All records are to be transcribed in full; any pictures among them are to be skipped.

⟨

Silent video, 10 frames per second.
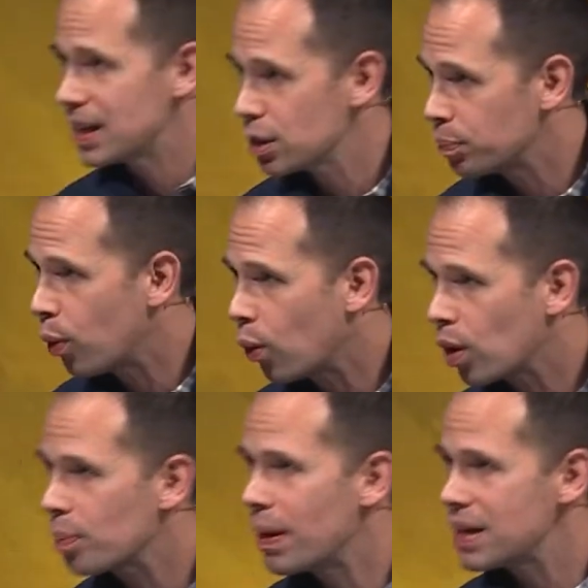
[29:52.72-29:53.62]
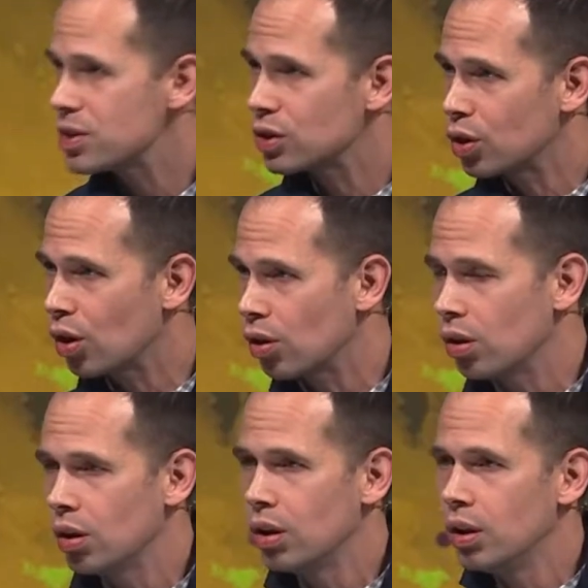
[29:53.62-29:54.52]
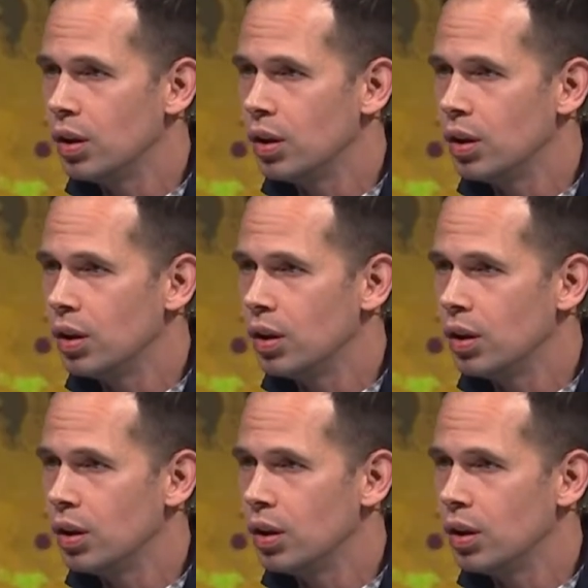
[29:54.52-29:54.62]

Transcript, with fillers: as a poor peasant girl,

⟩

▸ **ANSWER TO THIS PROBLEM**:
Silent video, 10 frames per second.
[29:52.72-29:53.62]
[29:53.62-29:54.52]
[29:54.52-29:54.62]

Transcript, with fillers: as a poor peasant girl,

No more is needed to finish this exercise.